Who do I perform delta load from flat files

Hello,
We receive column delimited about 30 different large data files everyday from another system. These files are eventually loaded into MemSQL database and takes about couple of hours to finish. Many of the files have only 5% changes compared to the last day.

  1. How do I upload only the updated/new rows into the database? Would like to upload data only once. Currently we are using pipeline into stored procedure and doing upsert for the entire set of data. It takes a long time to finish. Not sure if the source DB supports row-level checksum.

Thanks,
Sid.

Can you do a regular upsert into a columnstore in 7.5, using multi-column key support? It’s not clear why you are using pipelines to SPs.
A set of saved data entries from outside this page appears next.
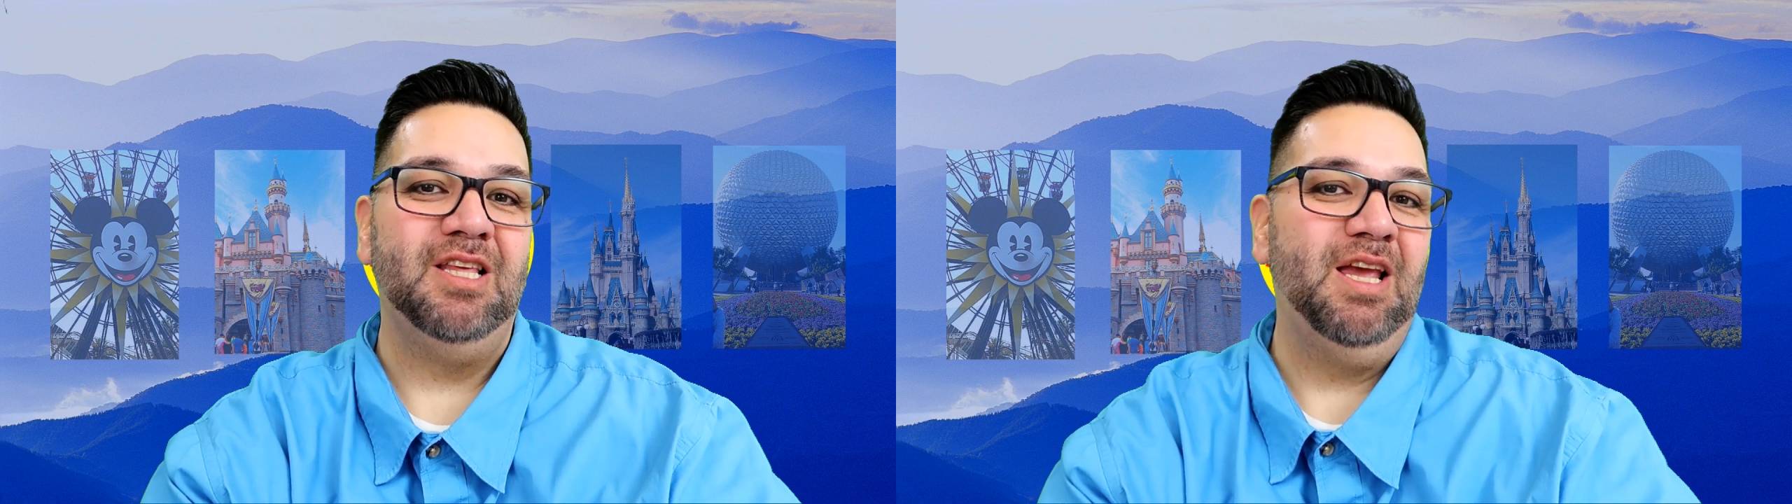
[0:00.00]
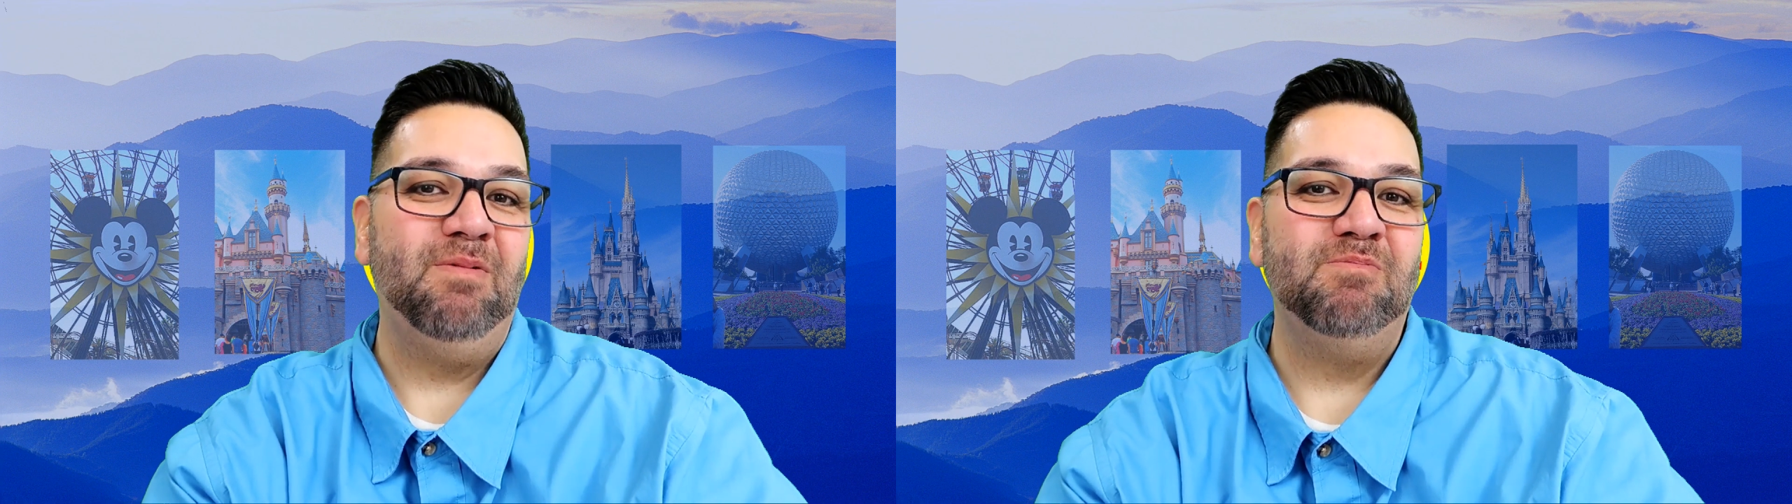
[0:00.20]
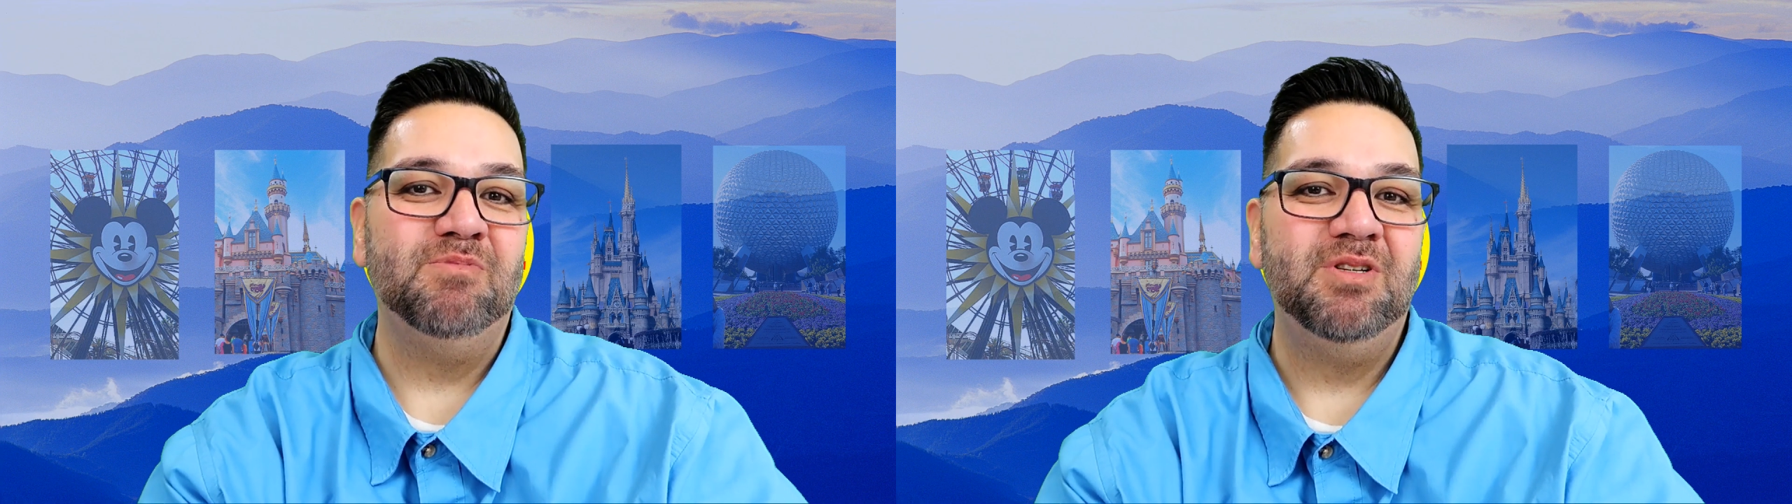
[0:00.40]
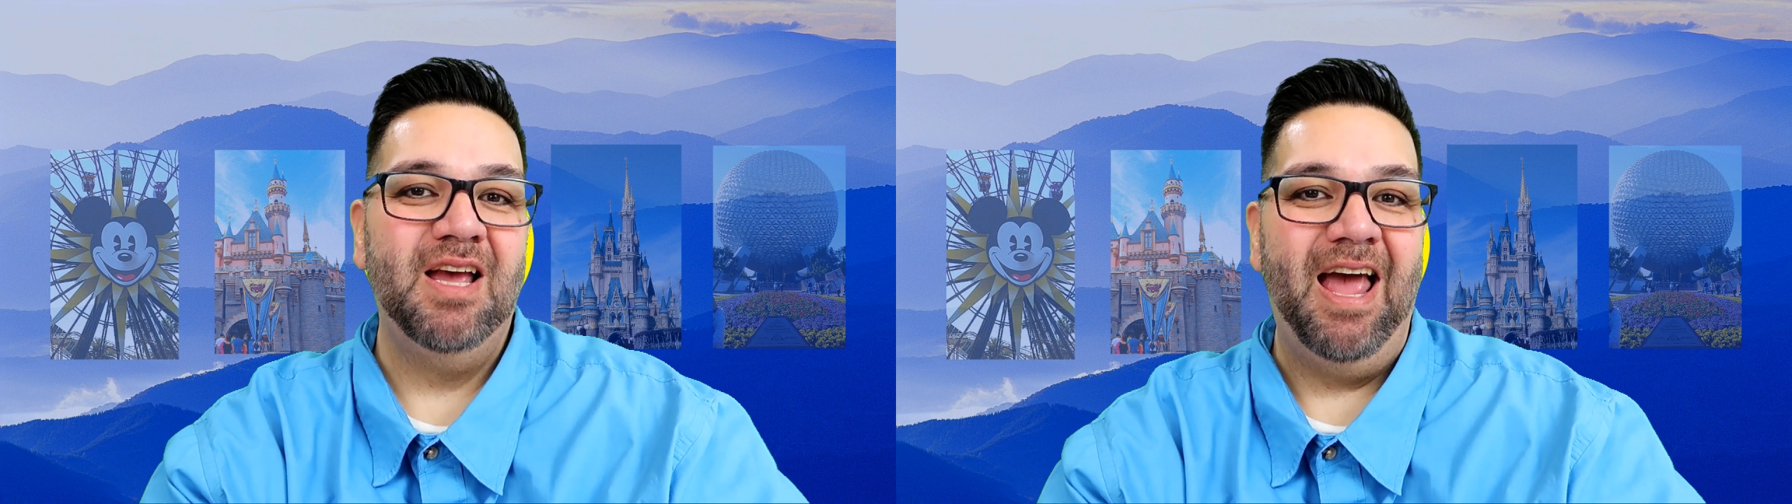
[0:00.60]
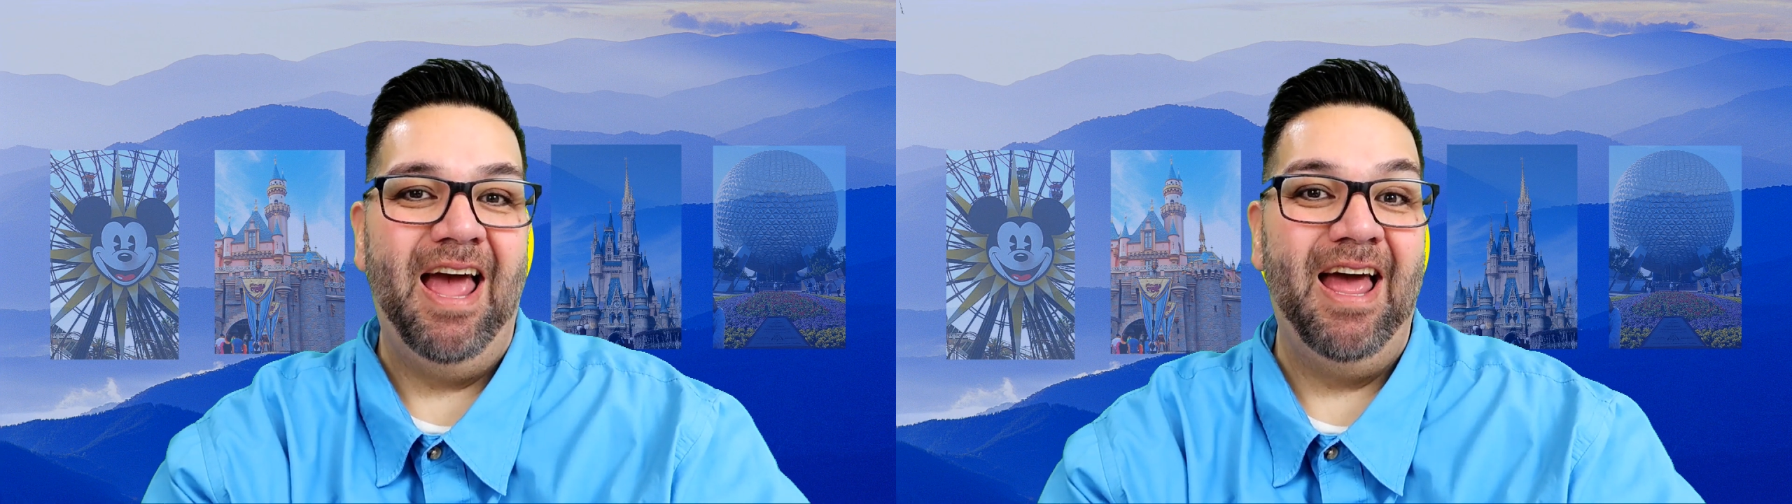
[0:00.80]

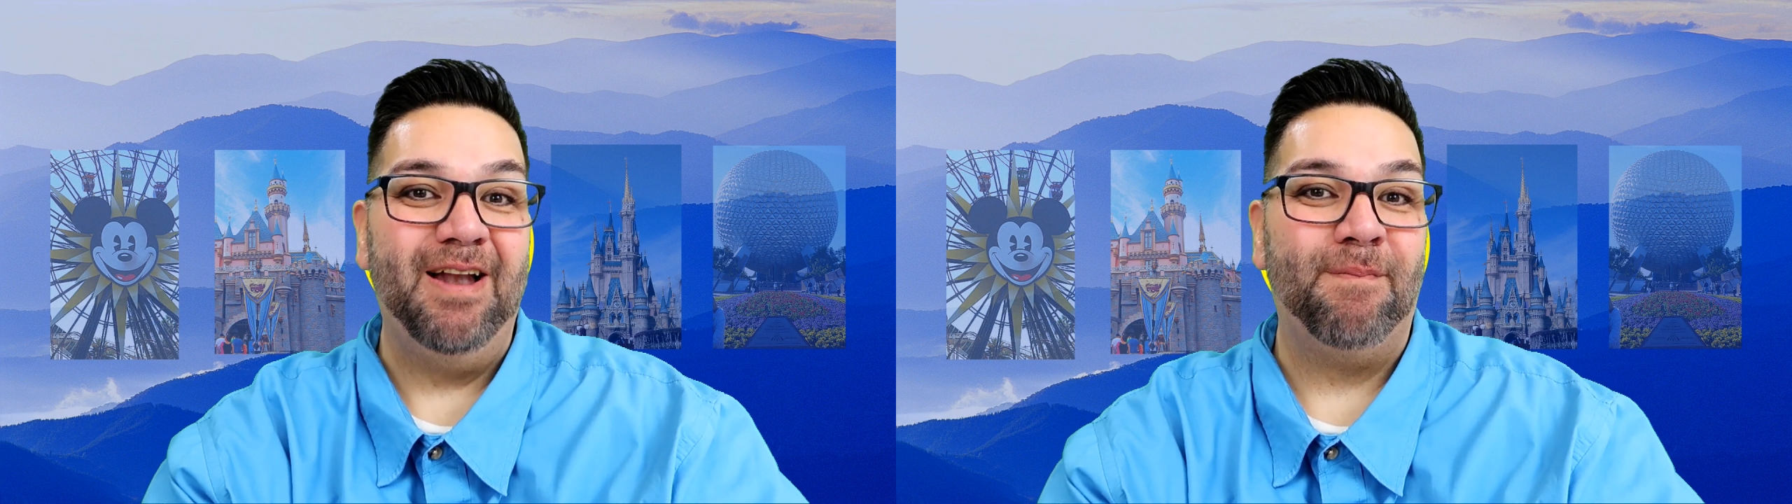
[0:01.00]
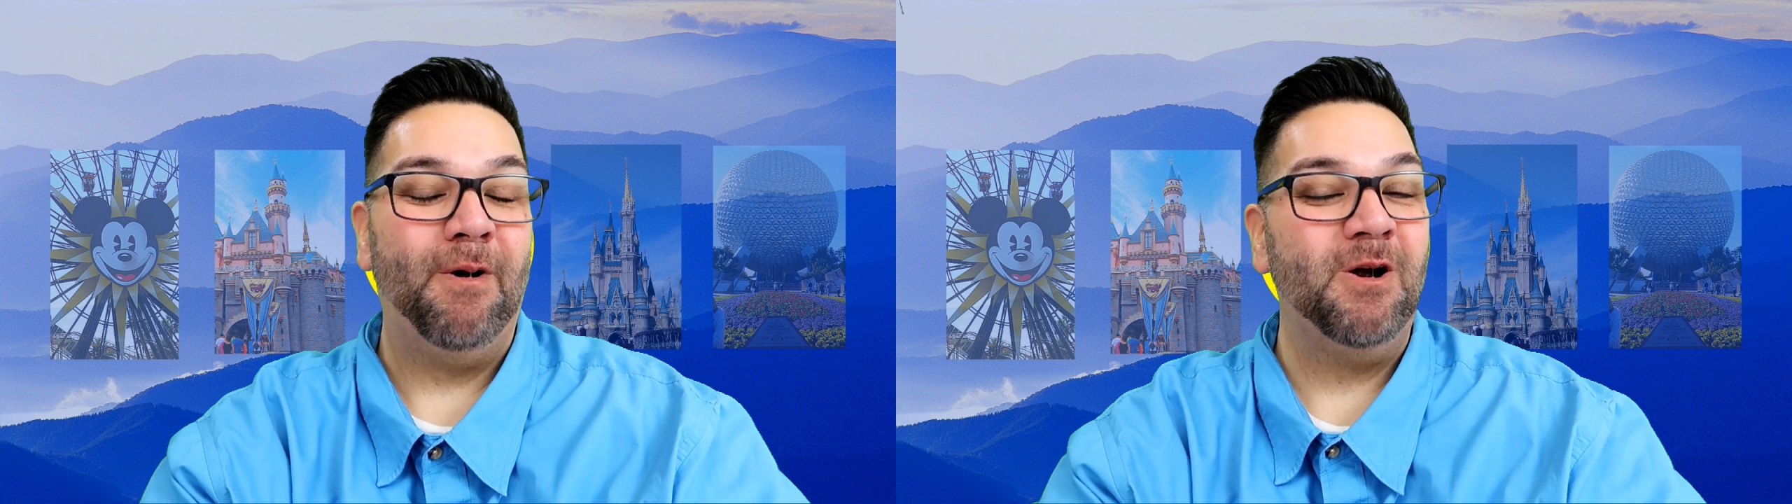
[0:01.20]
themed and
I’m not sure what you mean about row-level checksum. Can you clarify?

Here’s the doc reference “Performing Upserts”: SingleStoreDB Cloud · SingleStore Documentation

May be I can achieve this by adding a timestamp column with “ON UPDATE current_timestamp()”.

CREATE PIPELINE supports a REPLACE clause, which gives semantics equivalent to doing replace into dest_table select * from input, an ON DUPLICATE KEY UPDATE clause for insert into dest_table ... on duplicate key update semantics, and a WHERE clause to filter incoming rows from the insert. So I’d recommend two things:

  • Avoid 95% of insert-time key lookups in the destination table by using the WHERE clause to filter out incoming rows which haven’t been updated since the last loaded snapshot. That filter is applied to every row before we attempt to insert it. You’d need something like a timestamp or auto-increment column in the input files/tables for this.
  • Use REPLACE or ON DUPLICATE KEY UPDATE with a direct-to-table pipeline, rather than a pipeline into a stored procedure. Passing incoming data through a stored procedure adds overhead that’s worth avoiding when possible, and it seems like in this case it would be possible.

That would minimize the amount of work done for irrelevant rows. However, it wouldn’t save you from having to download and parse out irrelevant rows in order to figure out that they don’t match the filter. If it’s actually possible to write a “give me only recently modified rows” filter with your data, then you may be able to apply it when producing the input files in the first place, skipping the downloading and parsing as well.

If you have auto-updated timestamp column both in table and input file then you may further filter from existing table data to avoid unnecessary unchanged data.